Only the lines below from the one that holds "[00:06:21.08]" through the one that holds "[00:06:27.18]" should appear in the answer, copied exactly, end lines included and pictures omitted.

*MATERIAL PROVIDED*.
+-------+

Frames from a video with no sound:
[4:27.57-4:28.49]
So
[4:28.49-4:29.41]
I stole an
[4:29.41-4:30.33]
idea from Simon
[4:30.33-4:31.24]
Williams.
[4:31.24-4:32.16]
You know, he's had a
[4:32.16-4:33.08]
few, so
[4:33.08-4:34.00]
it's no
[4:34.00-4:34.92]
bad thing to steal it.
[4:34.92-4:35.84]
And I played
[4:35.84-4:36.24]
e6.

+-------+

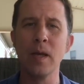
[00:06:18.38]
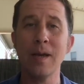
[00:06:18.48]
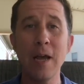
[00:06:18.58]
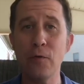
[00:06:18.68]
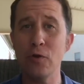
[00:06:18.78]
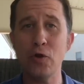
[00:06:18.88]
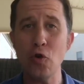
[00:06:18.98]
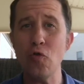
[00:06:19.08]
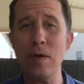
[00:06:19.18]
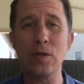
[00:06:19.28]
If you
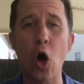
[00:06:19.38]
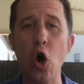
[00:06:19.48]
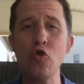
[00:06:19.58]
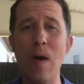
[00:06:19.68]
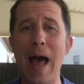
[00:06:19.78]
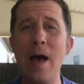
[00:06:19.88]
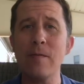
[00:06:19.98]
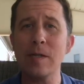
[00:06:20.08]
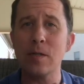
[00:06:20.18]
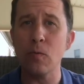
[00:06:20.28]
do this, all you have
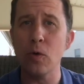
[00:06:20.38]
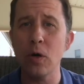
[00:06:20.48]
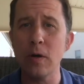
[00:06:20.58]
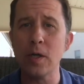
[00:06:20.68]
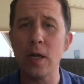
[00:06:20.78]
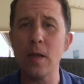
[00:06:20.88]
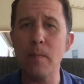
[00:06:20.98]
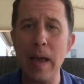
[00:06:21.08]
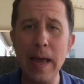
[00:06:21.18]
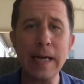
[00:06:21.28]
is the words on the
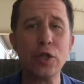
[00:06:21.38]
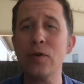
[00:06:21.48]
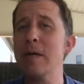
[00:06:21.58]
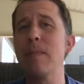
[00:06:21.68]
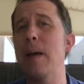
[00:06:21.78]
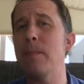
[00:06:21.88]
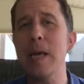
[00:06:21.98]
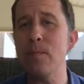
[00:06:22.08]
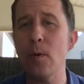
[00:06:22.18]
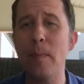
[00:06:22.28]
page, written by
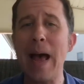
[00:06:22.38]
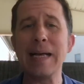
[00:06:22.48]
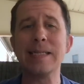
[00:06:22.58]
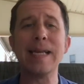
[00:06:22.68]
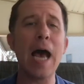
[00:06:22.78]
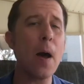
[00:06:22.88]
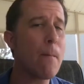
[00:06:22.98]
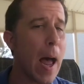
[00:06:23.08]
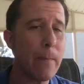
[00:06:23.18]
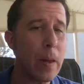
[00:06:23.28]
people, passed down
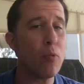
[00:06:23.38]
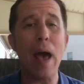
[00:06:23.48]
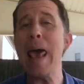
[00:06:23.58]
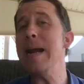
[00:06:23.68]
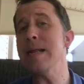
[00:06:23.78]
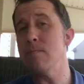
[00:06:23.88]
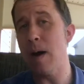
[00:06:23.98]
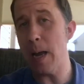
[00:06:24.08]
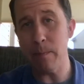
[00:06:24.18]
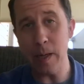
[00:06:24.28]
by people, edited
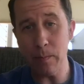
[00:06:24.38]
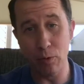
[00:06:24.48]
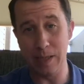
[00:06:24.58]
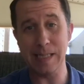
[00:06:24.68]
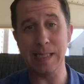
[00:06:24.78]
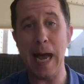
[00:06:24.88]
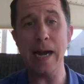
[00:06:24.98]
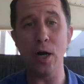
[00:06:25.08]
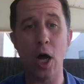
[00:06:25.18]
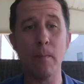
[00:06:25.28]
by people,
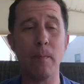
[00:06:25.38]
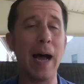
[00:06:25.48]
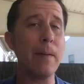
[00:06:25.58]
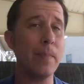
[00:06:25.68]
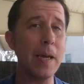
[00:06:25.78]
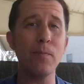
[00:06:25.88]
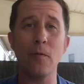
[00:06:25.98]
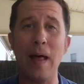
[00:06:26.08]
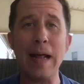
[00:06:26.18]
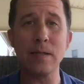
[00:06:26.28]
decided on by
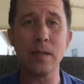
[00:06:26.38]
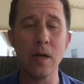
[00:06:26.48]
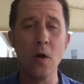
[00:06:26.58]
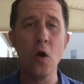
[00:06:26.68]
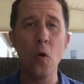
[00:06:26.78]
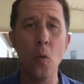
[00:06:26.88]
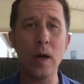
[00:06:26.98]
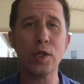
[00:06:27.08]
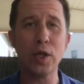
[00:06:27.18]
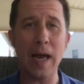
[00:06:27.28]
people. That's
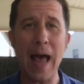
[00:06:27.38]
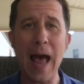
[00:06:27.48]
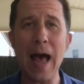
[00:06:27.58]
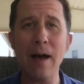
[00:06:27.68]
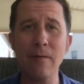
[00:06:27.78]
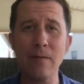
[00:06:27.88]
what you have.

+-------+

*ANSWER TO THIS PROBLEM*.
[00:06:21.08]
[00:06:21.18]
[00:06:21.28]
is the words on the
[00:06:21.38]
[00:06:21.48]
[00:06:21.58]
[00:06:21.68]
[00:06:21.78]
[00:06:21.88]
[00:06:21.98]
[00:06:22.08]
[00:06:22.18]
[00:06:22.28]
page, written by
[00:06:22.38]
[00:06:22.48]
[00:06:22.58]
[00:06:22.68]
[00:06:22.78]
[00:06:22.88]
[00:06:22.98]
[00:06:23.08]
[00:06:23.18]
[00:06:23.28]
people, passed down
[00:06:23.38]
[00:06:23.48]
[00:06:23.58]
[00:06:23.68]
[00:06:23.78]
[00:06:23.88]
[00:06:23.98]
[00:06:24.08]
[00:06:24.18]
[00:06:24.28]
by people, edited
[00:06:24.38]
[00:06:24.48]
[00:06:24.58]
[00:06:24.68]
[00:06:24.78]
[00:06:24.88]
[00:06:24.98]
[00:06:25.08]
[00:06:25.18]
[00:06:25.28]
by people,
[00:06:25.38]
[00:06:25.48]
[00:06:25.58]
[00:06:25.68]
[00:06:25.78]
[00:06:25.88]
[00:06:25.98]
[00:06:26.08]
[00:06:26.18]
[00:06:26.28]
decided on by
[00:06:26.38]
[00:06:26.48]
[00:06:26.58]
[00:06:26.68]
[00:06:26.78]
[00:06:26.88]
[00:06:26.98]
[00:06:27.08]
[00:06:27.18]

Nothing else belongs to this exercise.